Fr Jack continued on the journey of discovery and “found out that the Father lived inside me”.
“Amazed by that, I had to ask, ‘What is He doing?’
“I discovered that He was fathering me as He had fathered Jesus, and that was a huge discovery.
“That meant to me that Jesus day by day was emerging in me, courtesy of God the Father.
“The next big discovery was that Jesus, King of Kings, was living inside me – all my life.
“Then I had to ask myself, ‘What’s he doing inside me?’, and his answer came very quickly – ‘I have married you; I am your bridegroom; you are my bride’ – Song of Songs all over again.
“The third discovery I made was that the Holy Spirit himself, Creator of the Universe, is alive and well in me, and had been all my life.
“This brings up such a volcano of gratitude.”
Fr Jack said the next question was: “What’s the Holy Spirit doing?”
“He’s illustrating one of the basic thoughts of being and Thomistic thought, namely – making me creative like Him.
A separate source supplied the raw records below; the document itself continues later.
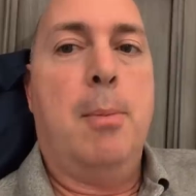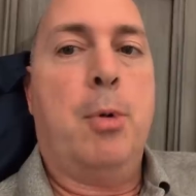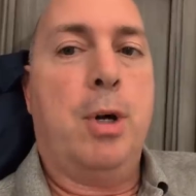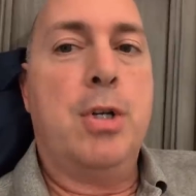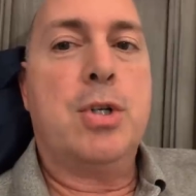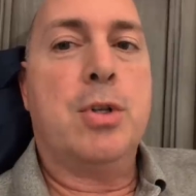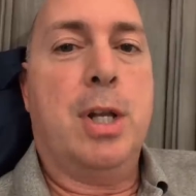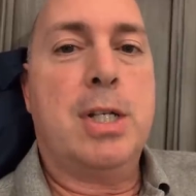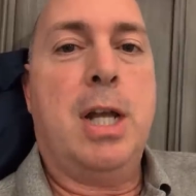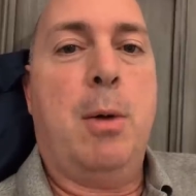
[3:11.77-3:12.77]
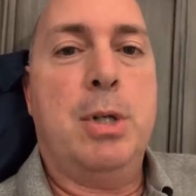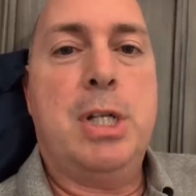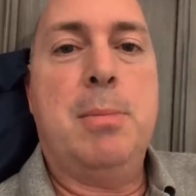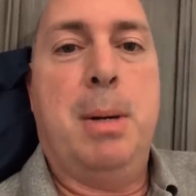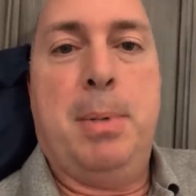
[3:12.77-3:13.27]
Pretty sure that's not what
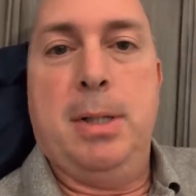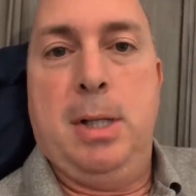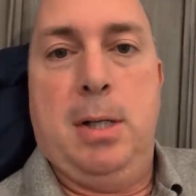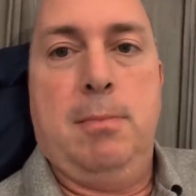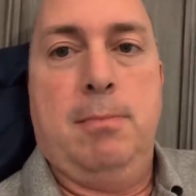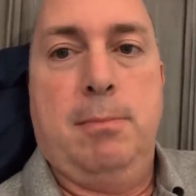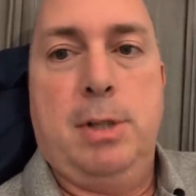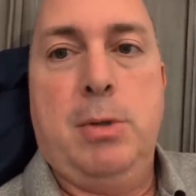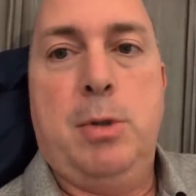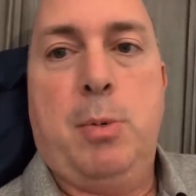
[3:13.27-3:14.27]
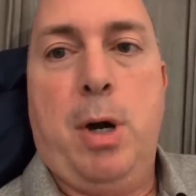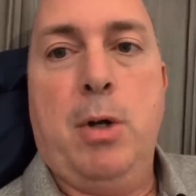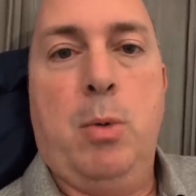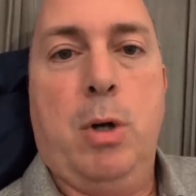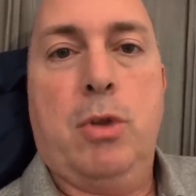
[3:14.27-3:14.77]
she meant by that. She was
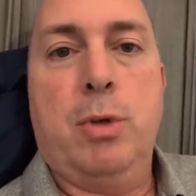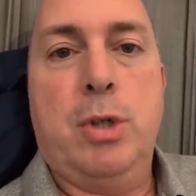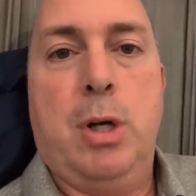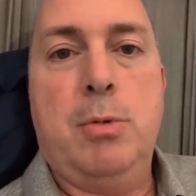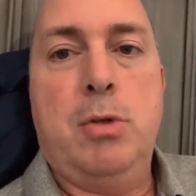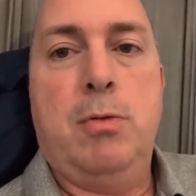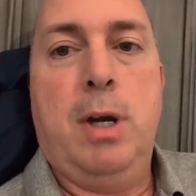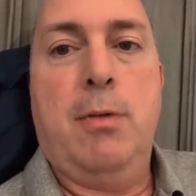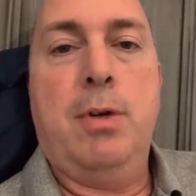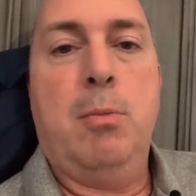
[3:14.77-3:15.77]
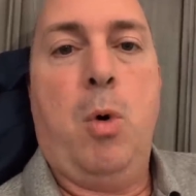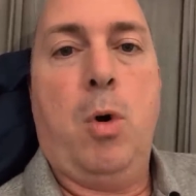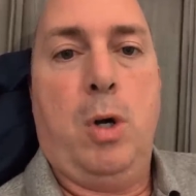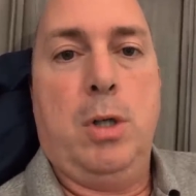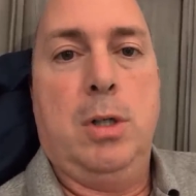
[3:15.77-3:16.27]
proud to work 3 jobs, you effing
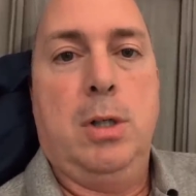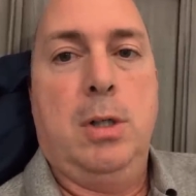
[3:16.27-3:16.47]
moron.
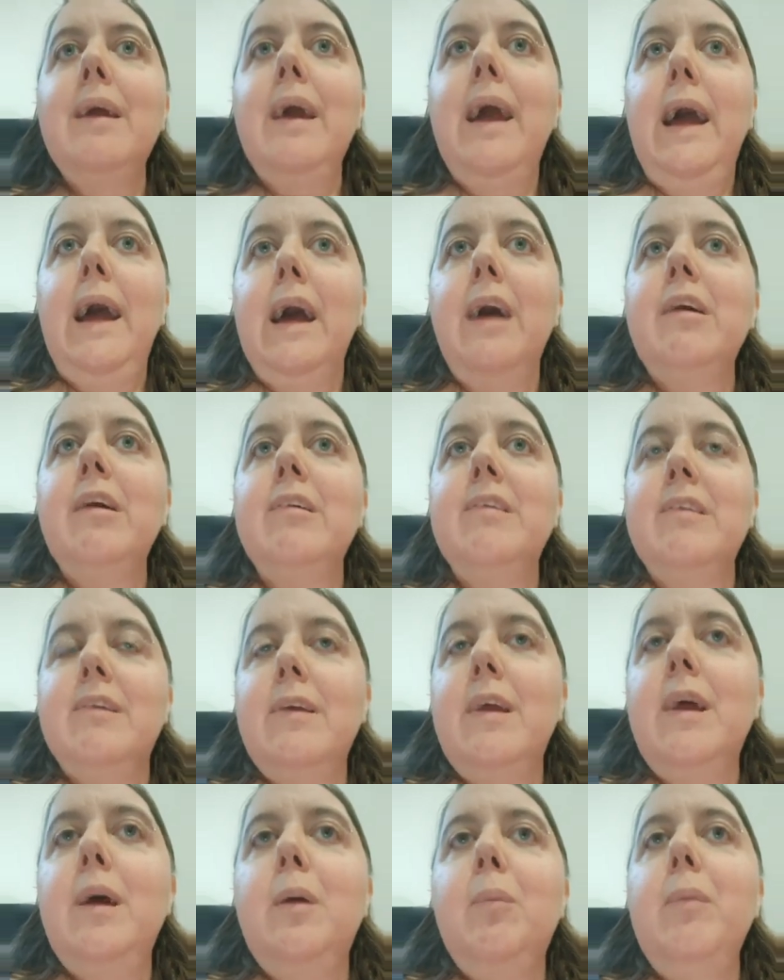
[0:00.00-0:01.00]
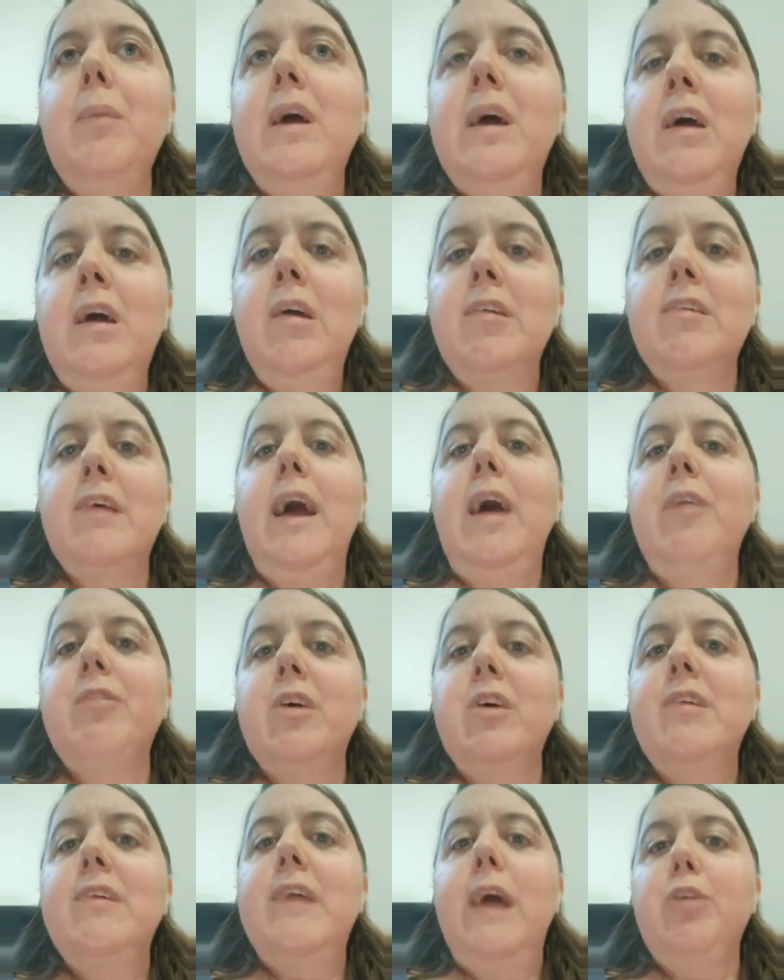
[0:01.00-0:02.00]
Ask them to have
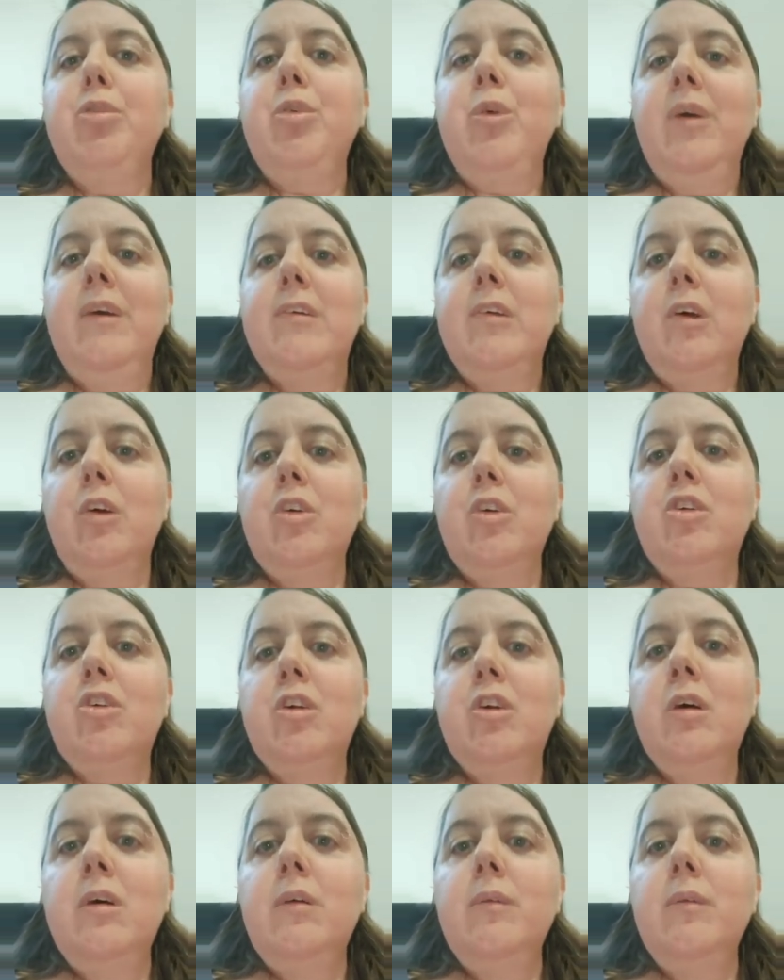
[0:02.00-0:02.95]
their staff research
Blimey!”
Fr Jack returned the book to Mr Davey and told him the book had changed his life.
“It wasn’t long after that I went back to Mass after seventeen years away, and I found a full-page ad in The Catholic Weekly from the Aquinas Academy, (advertising it as) ‘a school of philosophy and theology for Catholic adults who are dissatisfied with a childhood appreciation of their faith’,” he said.
“I knew straight away it was talking to me, so I attended the Aquinas Academy four nights a week for five years and completed all the courses.”
That’s when he was “floored” by the call to priesthood – to be like the Marist Father who was his lecturer.
“I had never ever thought of myself as a priest,” Fr Jack said.
He joined the Marists and served for a while in schools and parishes “(but) my heart was in taking people from the darkness into the light, because that’s what had happened to me”.
This was what he was doing for people in weekend retreats, and his provincial asked if he would like to try the ministry full-time.
“That green light has taken me to every diocese – several times – and to ninety-eight countries,” Fr Jack said.
A strong part of his ministry is in Catholic Charismatic Renewal and presenting Life in the Spirit seminars.
“I specialise in Third World countries,” he said.
“Whether it’s Sudan or Uganda or Rwanda or war, you can see people going through hell.
“What they need is love, a listening ear, someone who can make things happen but above all they need to know who it is living in their heart – who they are living in their heart – as you have discovered.
“I’ve got gold, I’ve got riches and it’s living in my heart – unlike many others who’ve got it and they don’t know it.
“And that sums up my ministry.
“A tool of the Spirit is being used by the Spirit to open their eyes to what they’ve already got.”
Fr Jack said the word “already” was “a judgement of faith”.
“Faith does many things,” he said.
“Faith allows me to sit on my Father’s lap.
“Faith enables me to waltz with Jesus.
“Faith enables me to feel the kiss and hug of Mary.
“Faith enables me to move in the realm of the Christian imagination in the service of Christ the King.
“By faith, I can appropriate courage – I’ve done so in this hospital …
“By faith I can experience the communion of saints in this room – friendship, example, encouragement, love, delight – all these things.
“Faith is the key. Faith enables me to tap the very mothering that Jesus received.
“Faith enables me to be a good shepherd, shepherding people into glory.
“It’s that ignition called faith that does the trick.
“Often I used to envy those who were able to sit at the foot of Jesus.
“I don’t do that any more, because faith says I can do it any time I want.”